Speaking of imagination, I defy anyone not to be impressed (or even giddy) the moment they take control of Superman and fly extremely high into the air over Metropolis and then swoop down at superspeed and fly between the skyscrapers. The 80 square miles of city is impressive and many will enjoy just flying around as their favorite caped do-gooder. The flying controls of Superman are the star of the show, even though players can expect a learning curve because both analog sticks are required for flight. I spent some time with the demo in preparation of the game so I was ready to hit the air when I got my hands on the final copy. Superman can eventually reach speeds of 800 mph in the game (faster than the speed of sound) but quite truthful the effect at which Supe’s travels doesn’t translate to that actual speed in the game. Otherwise you’d make it to the other side of the world in a second. Superman can pick up and fly with large heavy objects littering the landscape such as vehicles, boats, cargo containers, carts, people and even the Daily Planet globe. Superman can then use these objects – aside from the citizens of Metropolis – to throw at the small collection of badguys he’ll encounter over and over throughout the game. On the ground, Superman can also run at superspeed and for the most part it works well, although it defies all logic that when he runs into the side of a building while carrying a person to an ambulance, the person is A-Ok. I guess it is, afterall, just a game, right?

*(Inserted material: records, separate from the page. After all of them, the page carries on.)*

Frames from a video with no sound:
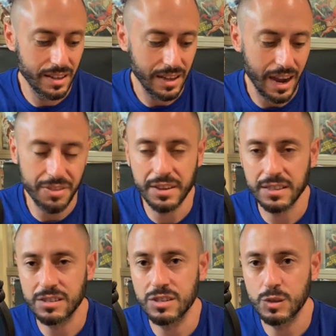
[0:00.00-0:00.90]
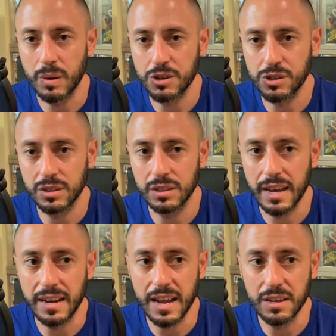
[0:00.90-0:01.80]
I think this is special,
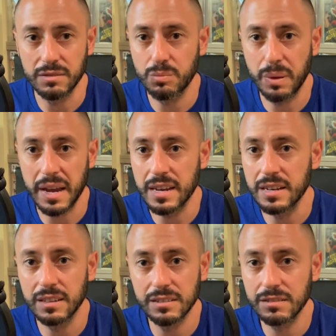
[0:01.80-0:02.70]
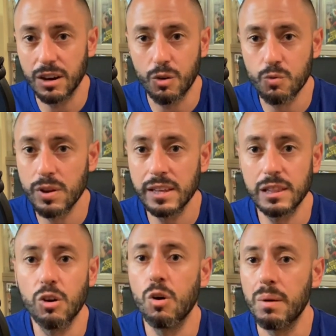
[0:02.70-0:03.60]
and I paid a really
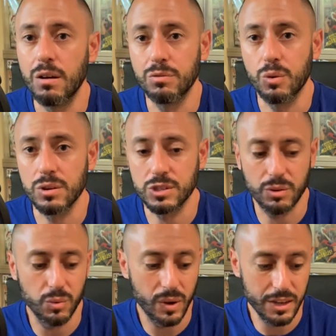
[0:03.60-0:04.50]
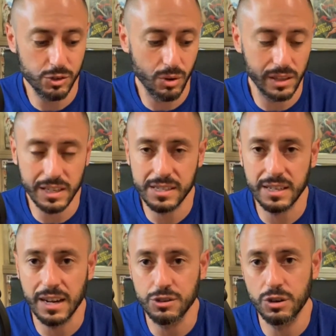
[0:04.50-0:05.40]
low amount for it. So when I saw it
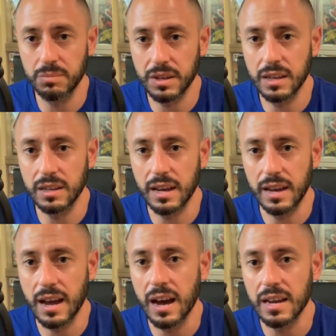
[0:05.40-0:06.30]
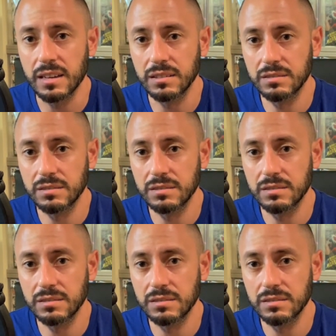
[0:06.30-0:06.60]
listed, I jumped at it, and I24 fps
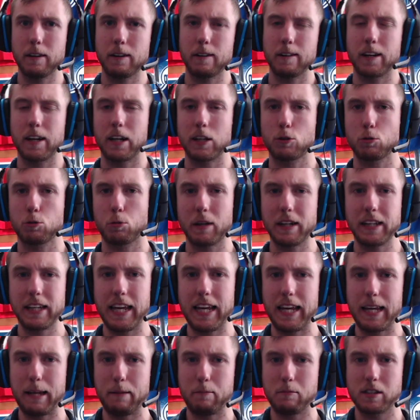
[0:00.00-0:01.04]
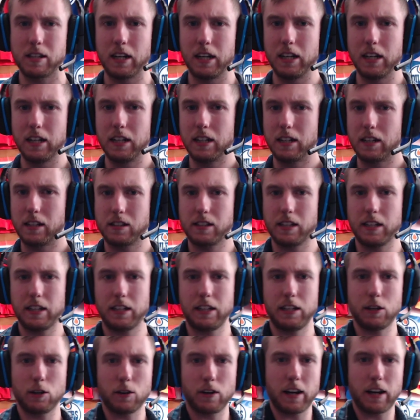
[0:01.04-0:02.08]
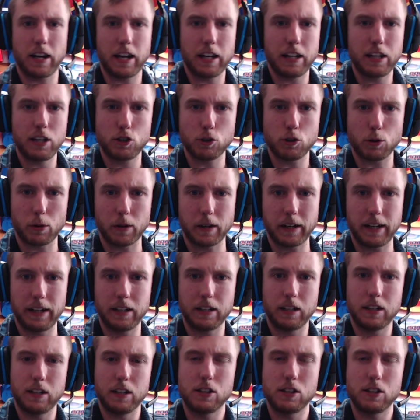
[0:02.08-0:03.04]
We've got 20 games to sit here and enjoyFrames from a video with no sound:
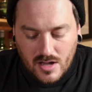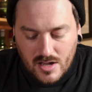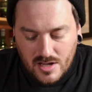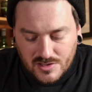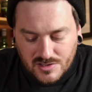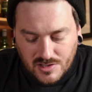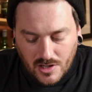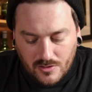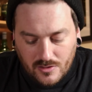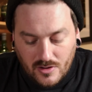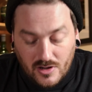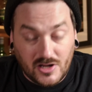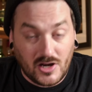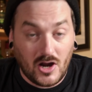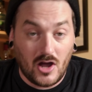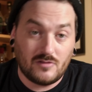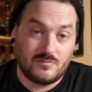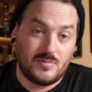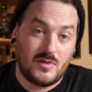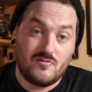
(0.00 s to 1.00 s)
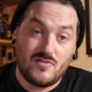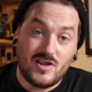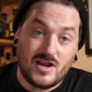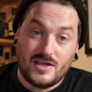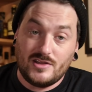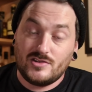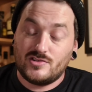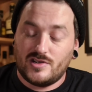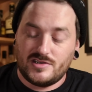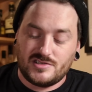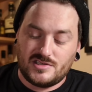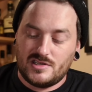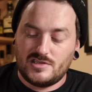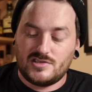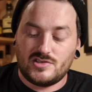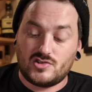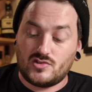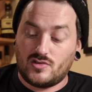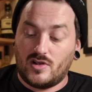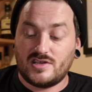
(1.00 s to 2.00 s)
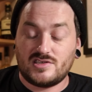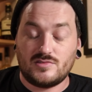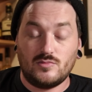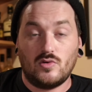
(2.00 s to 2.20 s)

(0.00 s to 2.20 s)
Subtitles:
So, you know, I'd be really interested to try some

This brings me to the next area of disappointment in Superman Returns. Aside from some missions on WarWorld, Superman will be faced with battling an endless cycle of cookie-cutter robots and flying gargoyle creatures which are hellbent on destroying the city. Superman, who for the first time in a game is invulnerable to attack and thus has no health bar, must save Metropolis, which does have a health meter. If the city’s health is depleted from too many attacks, it’s Game Over. As the Man of Steel you won’t be given the pleasure of feeling bullets bounce off your chest as you won’t be able to confront bank robbers, muggers or other petty criminals. It’s almost as though the character of Superman has become too big for those kinds of everyday crimes. That’s more of a Spider-Man deal. Superman will save the planet, Spidey can stop the bank robbers. The boss battles in the game can be entertaining but are generally over quickly once you realize what to do (like most games, let’s be fair). The gigantic Metallo you’ll fight in the city is quite impressive and you’ll probably enjoy fighting the largest boss ever to grace a 3D free-roam game. While I won’t give away the last boss entirely, I can tell you rather disappointedly that it’s not Lex or even another human villain, nor is it a robot. It’s a natural disaster. And if Twister taught us anything, it’s an EVIL natural disaster as there are no other kinds.

Superman Returns screenshot

Batman has his wonderful toys, Spider-Man has his webs and I can’t remember what Green Arrow has, but Superman has always had an array of cool (yet strangely bizarre) superpowers at his disposal. Tiburon removed the X-ray vision and super-hearing in the game (although Supe’s will hear people’s cries for distress when a new chapter opens), but provided players with Heat vision, Freeze breath and Blow breath, each of which are mapped to the d-pad and can be upgraded to devastating levels. Each of the powers has their own particular strengths and weaknesses and some players will experiment more with them than others. I found using the Blow breath to blow the enemies hundreds of feet into the air gave me some extra time to focus on more dangerous enemies. It also enabled me to remove them from the equation and fight them in more secluded areas so they couldn’t damage the city so readily.